Supplied data:
━━━━━━━━━━━━━━━━

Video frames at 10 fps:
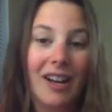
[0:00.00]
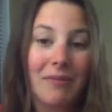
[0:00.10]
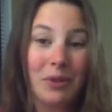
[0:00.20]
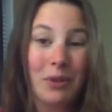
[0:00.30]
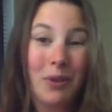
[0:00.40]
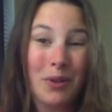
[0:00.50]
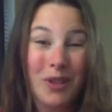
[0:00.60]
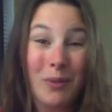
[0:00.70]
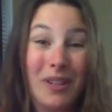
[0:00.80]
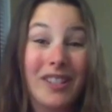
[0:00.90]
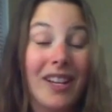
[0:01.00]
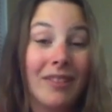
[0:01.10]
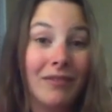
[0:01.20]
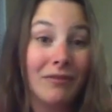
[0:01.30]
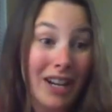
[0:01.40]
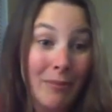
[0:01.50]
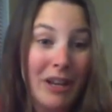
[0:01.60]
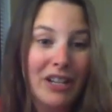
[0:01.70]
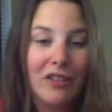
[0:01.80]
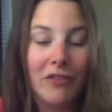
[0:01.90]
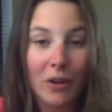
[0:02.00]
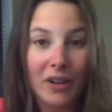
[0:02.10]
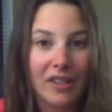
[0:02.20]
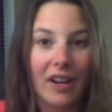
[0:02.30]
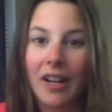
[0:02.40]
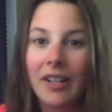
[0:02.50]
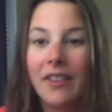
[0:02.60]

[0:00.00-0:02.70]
So those are the ones I recommend you focus on.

━━━━━━━━━━━━━━━━

To do:
With the pictures set aside, write out the whole listing exactly.

Task response:
Video frames at 10 fps:
[0:00.00]
[0:00.10]
[0:00.20]
[0:00.30]
[0:00.40]
[0:00.50]
[0:00.60]
[0:00.70]
[0:00.80]
[0:00.90]
[0:01.00]
[0:01.10]
[0:01.20]
[0:01.30]
[0:01.40]
[0:01.50]
[0:01.60]
[0:01.70]
[0:01.80]
[0:01.90]
[0:02.00]
[0:02.10]
[0:02.20]
[0:02.30]
[0:02.40]
[0:02.50]
[0:02.60]

[0:00.00-0:02.70]
So those are the ones I recommend you focus on.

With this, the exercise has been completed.